> **What the exercise asks**: What you return should be the complete data below, word for word, with no pictures in it.

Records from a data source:
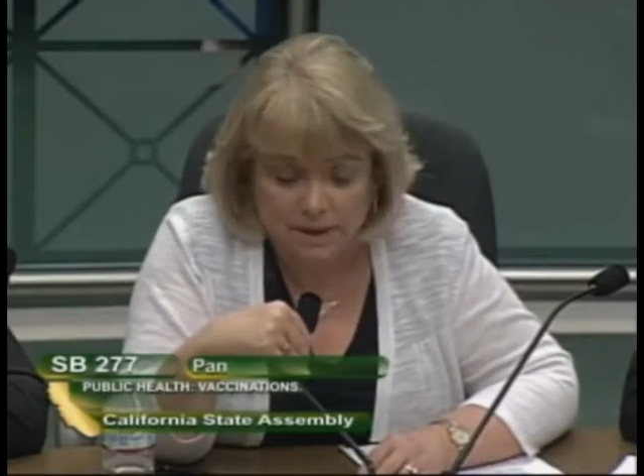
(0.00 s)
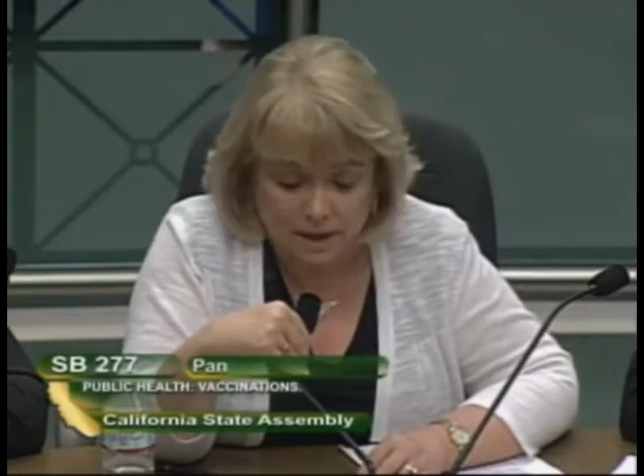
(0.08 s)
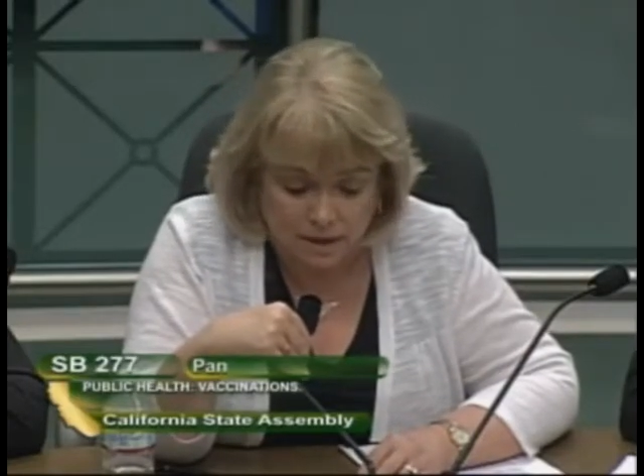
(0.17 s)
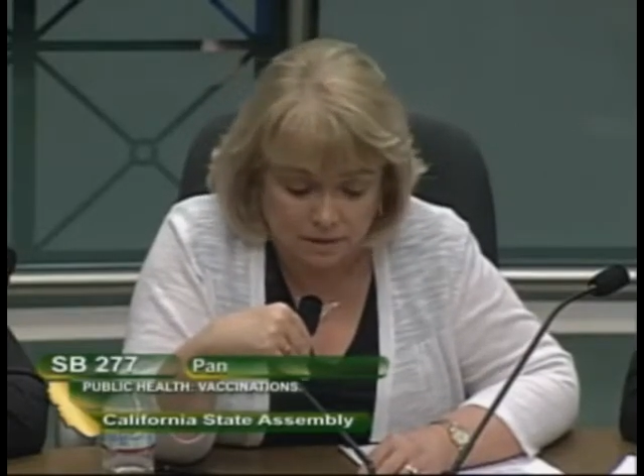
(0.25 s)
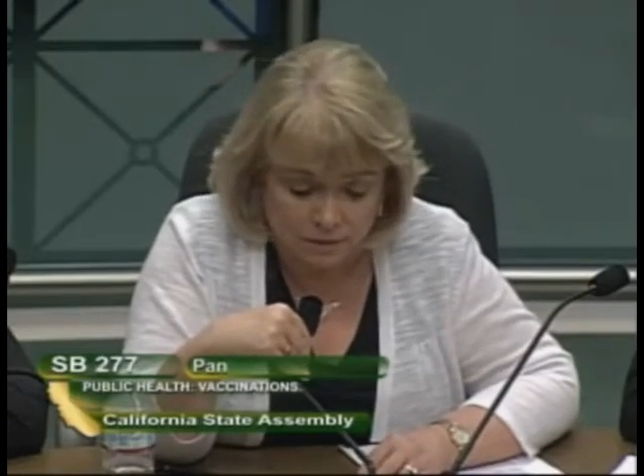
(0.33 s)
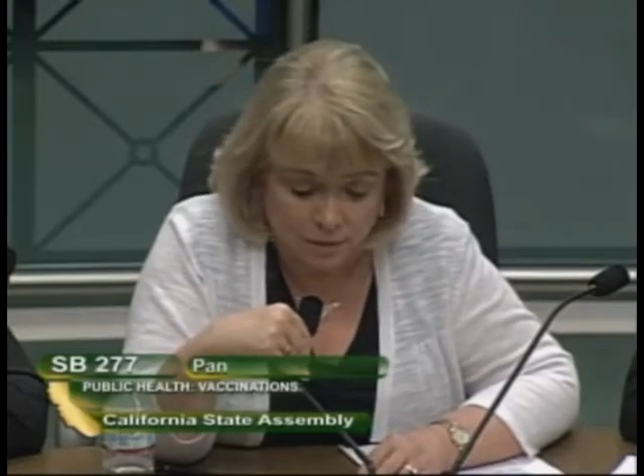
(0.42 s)
the
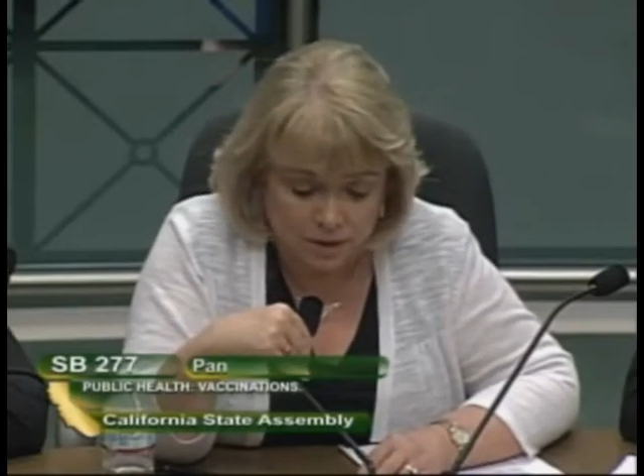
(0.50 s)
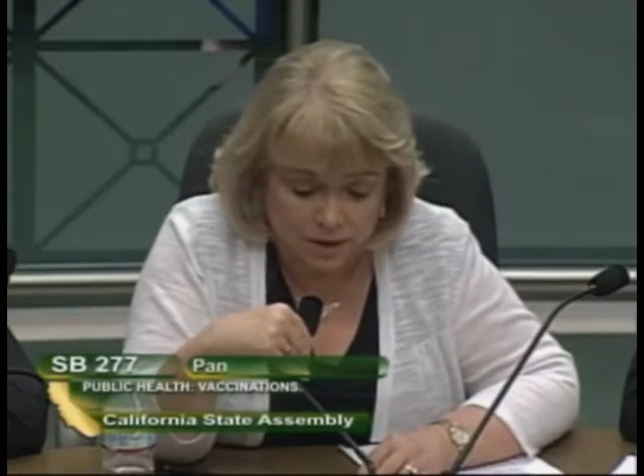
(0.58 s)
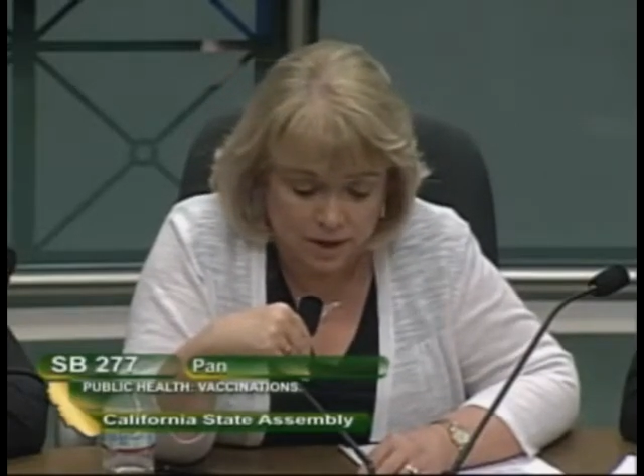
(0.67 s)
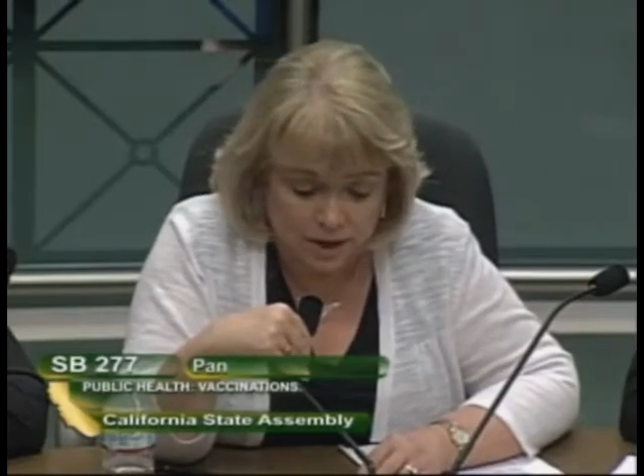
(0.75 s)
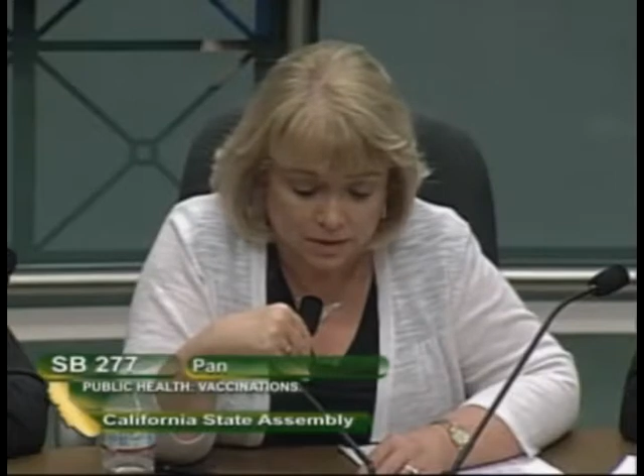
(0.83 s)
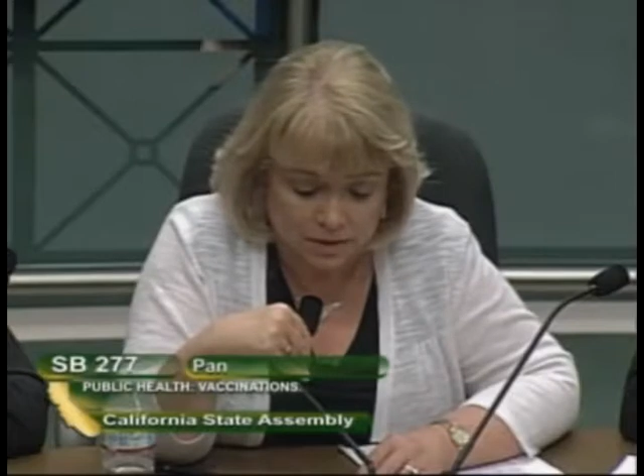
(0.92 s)

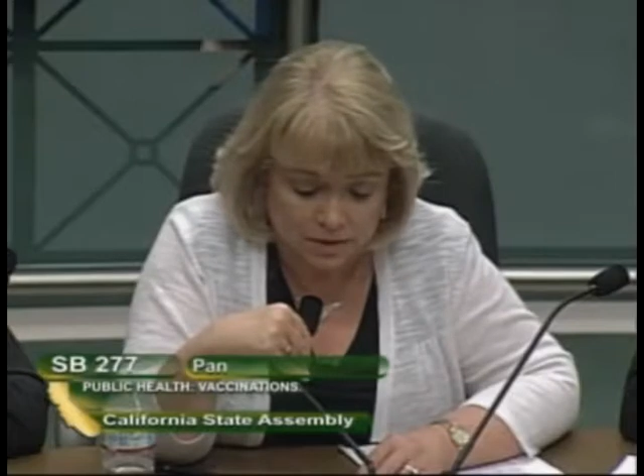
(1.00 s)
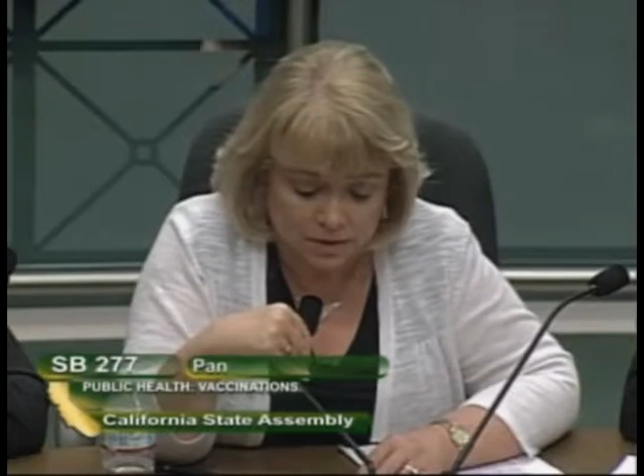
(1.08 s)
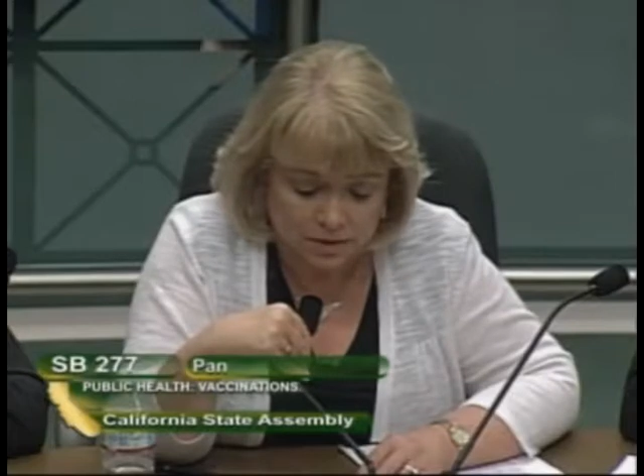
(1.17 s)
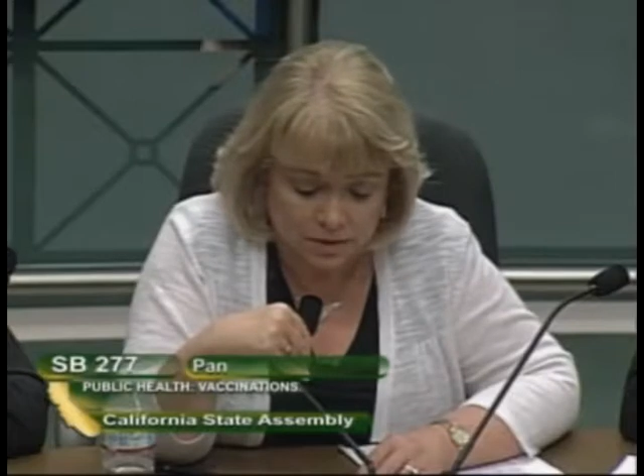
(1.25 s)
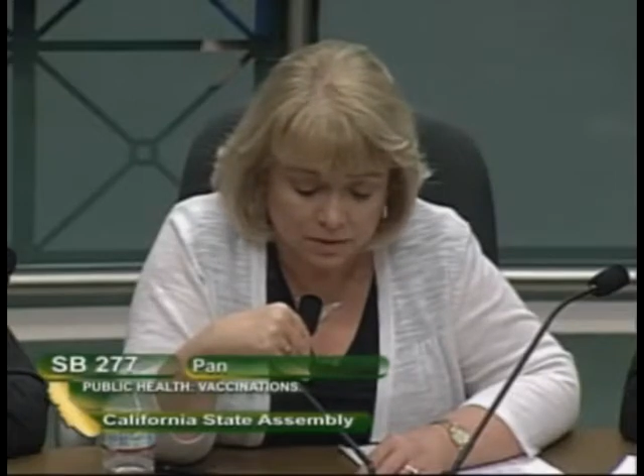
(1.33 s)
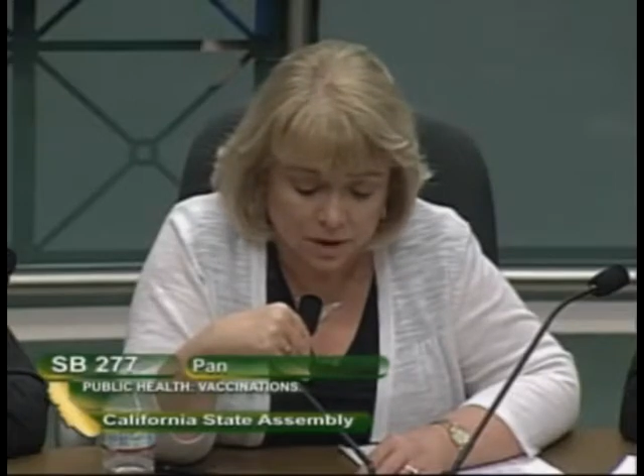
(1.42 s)
California
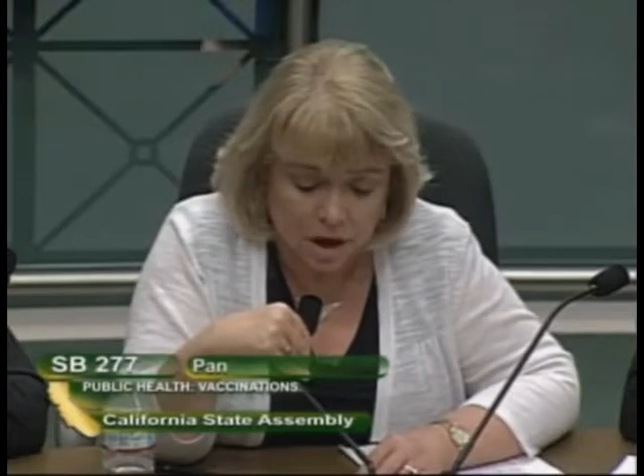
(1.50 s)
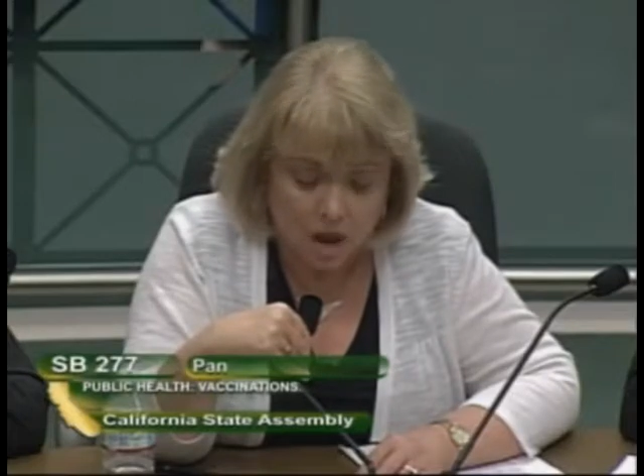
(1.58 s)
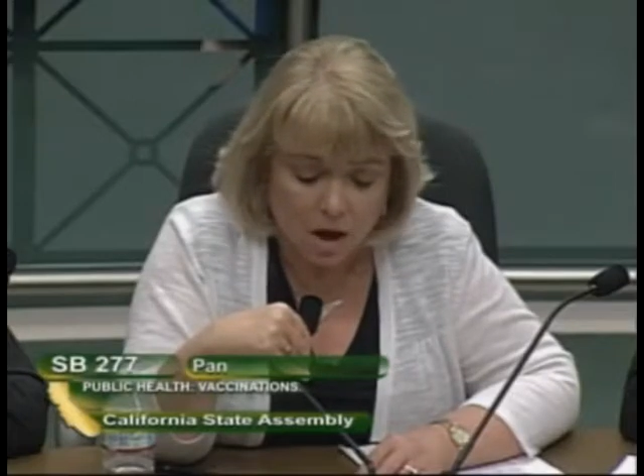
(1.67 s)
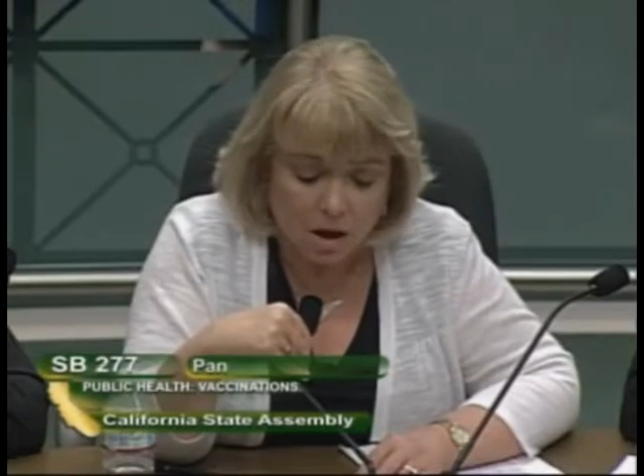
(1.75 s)
Constitution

> **Exercise output**:
(0.00 s)
(0.08 s)
(0.17 s)
(0.25 s)
(0.33 s)
(0.42 s)
the
(0.50 s)
(0.58 s)
(0.67 s)
(0.75 s)
(0.83 s)
(0.92 s)

(1.00 s)
(1.08 s)
(1.17 s)
(1.25 s)
(1.33 s)
(1.42 s)
California
(1.50 s)
(1.58 s)
(1.67 s)
(1.75 s)
Constitution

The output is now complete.